__Exercise goal__: Copy out the entries exactly. Print them in full.

(Saved data entries)
:::::
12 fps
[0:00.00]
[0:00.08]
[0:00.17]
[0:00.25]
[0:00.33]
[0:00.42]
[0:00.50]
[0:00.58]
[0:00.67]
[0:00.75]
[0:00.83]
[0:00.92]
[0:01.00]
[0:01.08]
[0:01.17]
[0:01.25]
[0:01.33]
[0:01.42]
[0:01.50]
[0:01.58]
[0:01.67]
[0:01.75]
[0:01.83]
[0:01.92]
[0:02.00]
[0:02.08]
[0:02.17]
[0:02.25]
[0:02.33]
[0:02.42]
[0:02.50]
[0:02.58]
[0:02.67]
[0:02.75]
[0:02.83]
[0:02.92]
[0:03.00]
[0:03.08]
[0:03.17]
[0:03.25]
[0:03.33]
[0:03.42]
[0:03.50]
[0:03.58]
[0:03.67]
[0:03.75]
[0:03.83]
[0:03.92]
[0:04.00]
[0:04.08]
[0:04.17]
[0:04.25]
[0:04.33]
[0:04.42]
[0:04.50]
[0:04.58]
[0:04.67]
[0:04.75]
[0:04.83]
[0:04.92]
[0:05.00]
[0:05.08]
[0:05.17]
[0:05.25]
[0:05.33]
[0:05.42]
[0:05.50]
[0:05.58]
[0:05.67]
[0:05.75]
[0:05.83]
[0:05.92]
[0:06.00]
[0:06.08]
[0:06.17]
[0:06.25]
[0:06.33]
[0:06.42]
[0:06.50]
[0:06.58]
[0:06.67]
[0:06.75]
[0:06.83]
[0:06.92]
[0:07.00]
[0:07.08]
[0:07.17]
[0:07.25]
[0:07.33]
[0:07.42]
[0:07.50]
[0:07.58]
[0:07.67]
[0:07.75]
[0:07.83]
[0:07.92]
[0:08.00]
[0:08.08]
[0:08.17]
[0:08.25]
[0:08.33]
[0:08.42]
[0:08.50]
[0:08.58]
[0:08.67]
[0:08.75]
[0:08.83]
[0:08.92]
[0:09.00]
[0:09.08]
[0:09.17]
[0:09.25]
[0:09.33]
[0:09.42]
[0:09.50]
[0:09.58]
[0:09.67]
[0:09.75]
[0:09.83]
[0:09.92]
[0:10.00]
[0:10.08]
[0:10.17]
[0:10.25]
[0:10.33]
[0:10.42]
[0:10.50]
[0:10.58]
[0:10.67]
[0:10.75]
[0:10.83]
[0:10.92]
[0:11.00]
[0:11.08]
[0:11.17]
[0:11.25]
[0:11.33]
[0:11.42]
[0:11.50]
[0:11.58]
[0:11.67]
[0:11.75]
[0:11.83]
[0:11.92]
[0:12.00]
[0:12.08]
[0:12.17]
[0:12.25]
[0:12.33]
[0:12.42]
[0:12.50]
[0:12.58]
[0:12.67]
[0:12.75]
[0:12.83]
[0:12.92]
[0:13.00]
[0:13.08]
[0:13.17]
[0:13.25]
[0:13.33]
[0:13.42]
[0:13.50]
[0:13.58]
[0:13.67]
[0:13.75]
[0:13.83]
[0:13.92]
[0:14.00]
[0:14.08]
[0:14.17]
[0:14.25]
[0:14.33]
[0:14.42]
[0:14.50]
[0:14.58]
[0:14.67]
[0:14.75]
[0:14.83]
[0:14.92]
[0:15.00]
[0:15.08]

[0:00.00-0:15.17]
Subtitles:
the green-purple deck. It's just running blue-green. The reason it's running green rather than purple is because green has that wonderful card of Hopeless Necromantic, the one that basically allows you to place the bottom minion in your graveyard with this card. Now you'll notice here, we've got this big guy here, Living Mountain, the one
:::::
__Response area__:
12 fps
[0:00.00]
[0:00.08]
[0:00.17]
[0:00.25]
[0:00.33]
[0:00.42]
[0:00.50]
[0:00.58]
[0:00.67]
[0:00.75]
[0:00.83]
[0:00.92]
[0:01.00]
[0:01.08]
[0:01.17]
[0:01.25]
[0:01.33]
[0:01.42]
[0:01.50]
[0:01.58]
[0:01.67]
[0:01.75]
[0:01.83]
[0:01.92]
[0:02.00]
[0:02.08]
[0:02.17]
[0:02.25]
[0:02.33]
[0:02.42]
[0:02.50]
[0:02.58]
[0:02.67]
[0:02.75]
[0:02.83]
[0:02.92]
[0:03.00]
[0:03.08]
[0:03.17]
[0:03.25]
[0:03.33]
[0:03.42]
[0:03.50]
[0:03.58]
[0:03.67]
[0:03.75]
[0:03.83]
[0:03.92]
[0:04.00]
[0:04.08]
[0:04.17]
[0:04.25]
[0:04.33]
[0:04.42]
[0:04.50]
[0:04.58]
[0:04.67]
[0:04.75]
[0:04.83]
[0:04.92]
[0:05.00]
[0:05.08]
[0:05.17]
[0:05.25]
[0:05.33]
[0:05.42]
[0:05.50]
[0:05.58]
[0:05.67]
[0:05.75]
[0:05.83]
[0:05.92]
[0:06.00]
[0:06.08]
[0:06.17]
[0:06.25]
[0:06.33]
[0:06.42]
[0:06.50]
[0:06.58]
[0:06.67]
[0:06.75]
[0:06.83]
[0:06.92]
[0:07.00]
[0:07.08]
[0:07.17]
[0:07.25]
[0:07.33]
[0:07.42]
[0:07.50]
[0:07.58]
[0:07.67]
[0:07.75]
[0:07.83]
[0:07.92]
[0:08.00]
[0:08.08]
[0:08.17]
[0:08.25]
[0:08.33]
[0:08.42]
[0:08.50]
[0:08.58]
[0:08.67]
[0:08.75]
[0:08.83]
[0:08.92]
[0:09.00]
[0:09.08]
[0:09.17]
[0:09.25]
[0:09.33]
[0:09.42]
[0:09.50]
[0:09.58]
[0:09.67]
[0:09.75]
[0:09.83]
[0:09.92]
[0:10.00]
[0:10.08]
[0:10.17]
[0:10.25]
[0:10.33]
[0:10.42]
[0:10.50]
[0:10.58]
[0:10.67]
[0:10.75]
[0:10.83]
[0:10.92]
[0:11.00]
[0:11.08]
[0:11.17]
[0:11.25]
[0:11.33]
[0:11.42]
[0:11.50]
[0:11.58]
[0:11.67]
[0:11.75]
[0:11.83]
[0:11.92]
[0:12.00]
[0:12.08]
[0:12.17]
[0:12.25]
[0:12.33]
[0:12.42]
[0:12.50]
[0:12.58]
[0:12.67]
[0:12.75]
[0:12.83]
[0:12.92]
[0:13.00]
[0:13.08]
[0:13.17]
[0:13.25]
[0:13.33]
[0:13.42]
[0:13.50]
[0:13.58]
[0:13.67]
[0:13.75]
[0:13.83]
[0:13.92]
[0:14.00]
[0:14.08]
[0:14.17]
[0:14.25]
[0:14.33]
[0:14.42]
[0:14.50]
[0:14.58]
[0:14.67]
[0:14.75]
[0:14.83]
[0:14.92]
[0:15.00]
[0:15.08]

[0:00.00-0:15.17]
Subtitles:
the green-purple deck. It's just running blue-green. The reason it's running green rather than purple is because green has that wonderful card of Hopeless Necromantic, the one that basically allows you to place the bottom minion in your graveyard with this card. Now you'll notice here, we've got this big guy here, Living Mountain, the one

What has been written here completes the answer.